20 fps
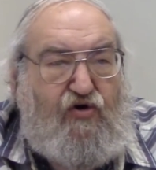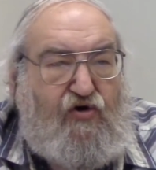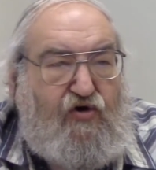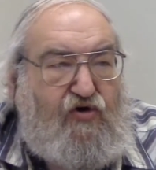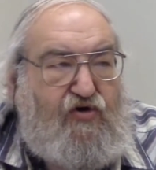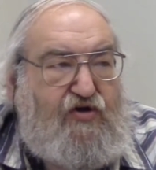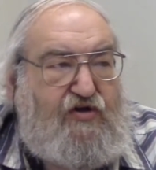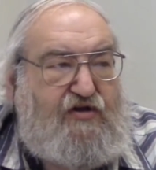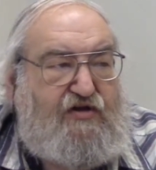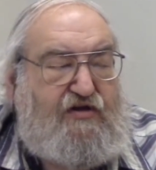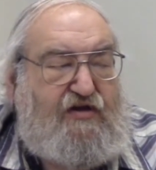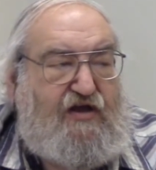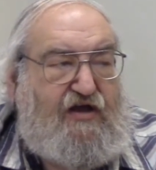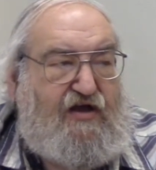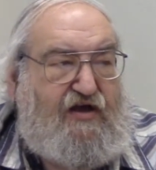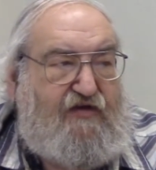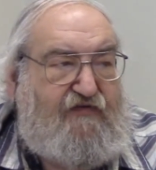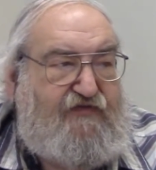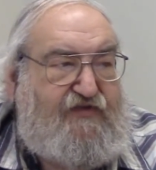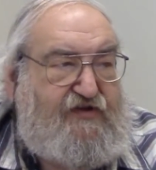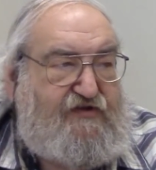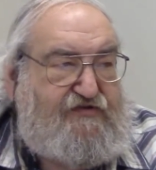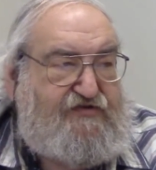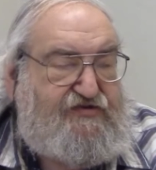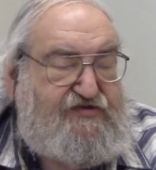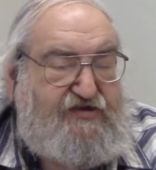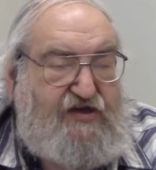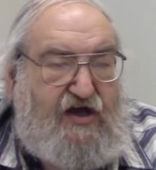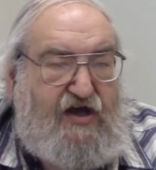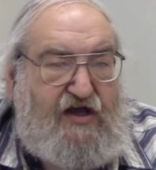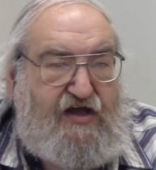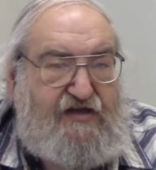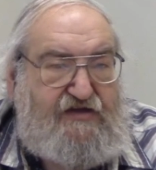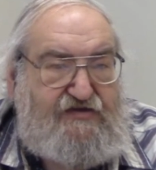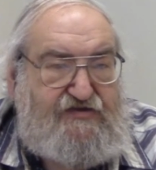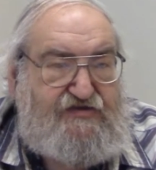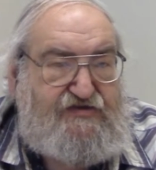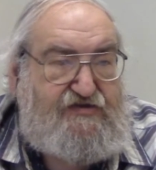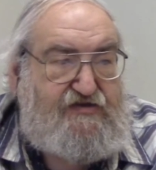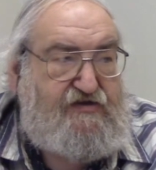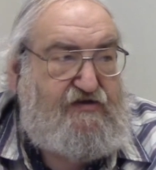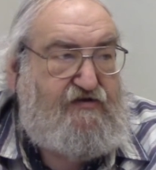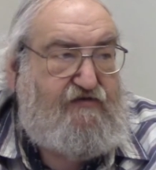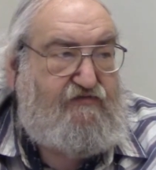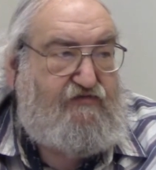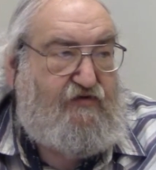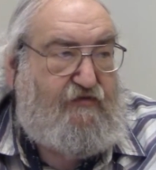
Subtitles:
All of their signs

++++++++++

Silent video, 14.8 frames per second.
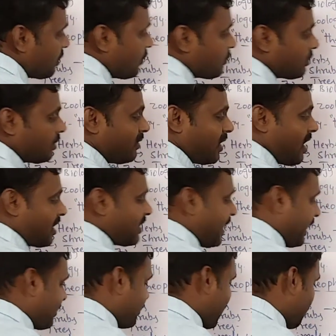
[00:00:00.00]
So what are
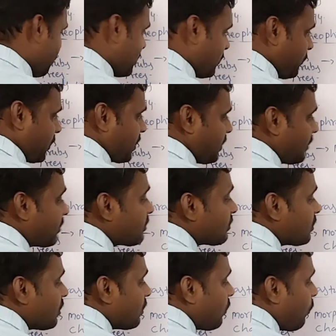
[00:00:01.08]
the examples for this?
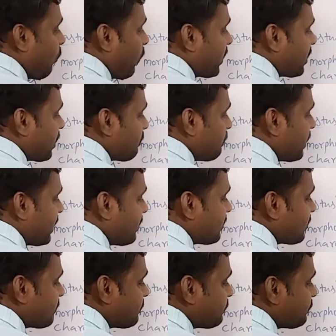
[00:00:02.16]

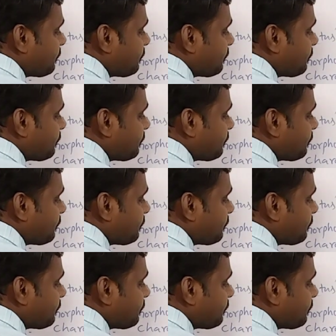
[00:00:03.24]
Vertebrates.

++++++++++

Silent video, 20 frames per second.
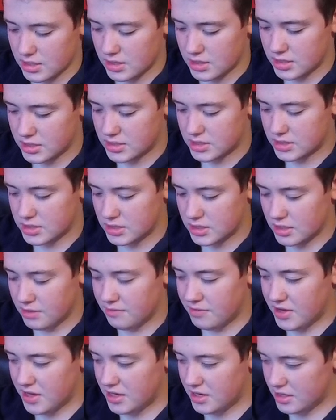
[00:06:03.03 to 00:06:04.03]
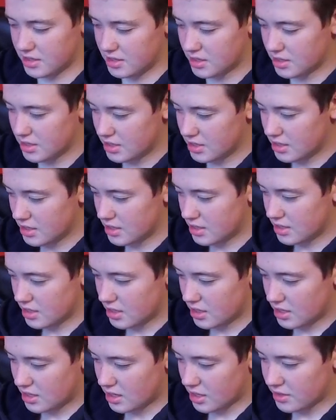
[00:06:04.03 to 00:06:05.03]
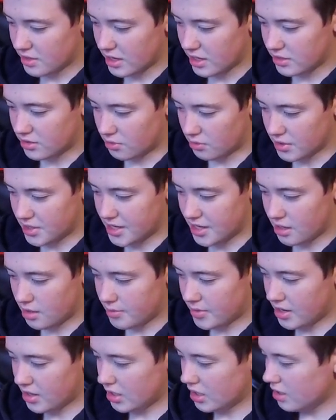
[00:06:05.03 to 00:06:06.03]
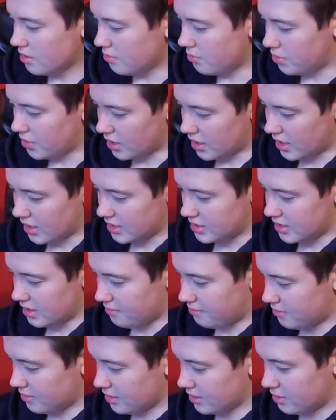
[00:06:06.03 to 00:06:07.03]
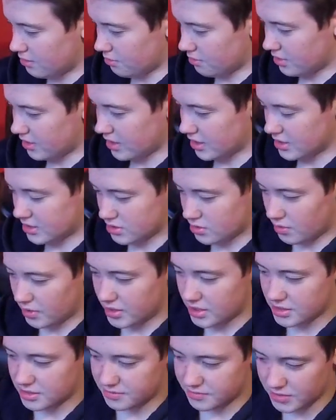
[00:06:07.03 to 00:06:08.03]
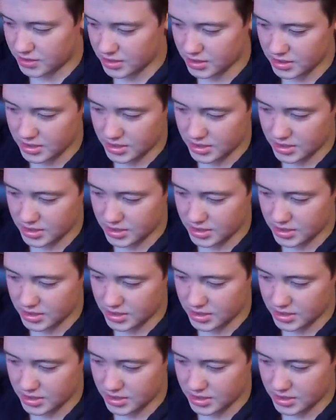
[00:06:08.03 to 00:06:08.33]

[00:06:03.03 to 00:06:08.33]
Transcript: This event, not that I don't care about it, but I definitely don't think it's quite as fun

++++++++++

- [Task goal] Where the word "second" is present in a line of the listing, copy that line.

- [Solution to this exercise]
Silent video, 14.8 frames per second.
Silent video, 20 frames per second.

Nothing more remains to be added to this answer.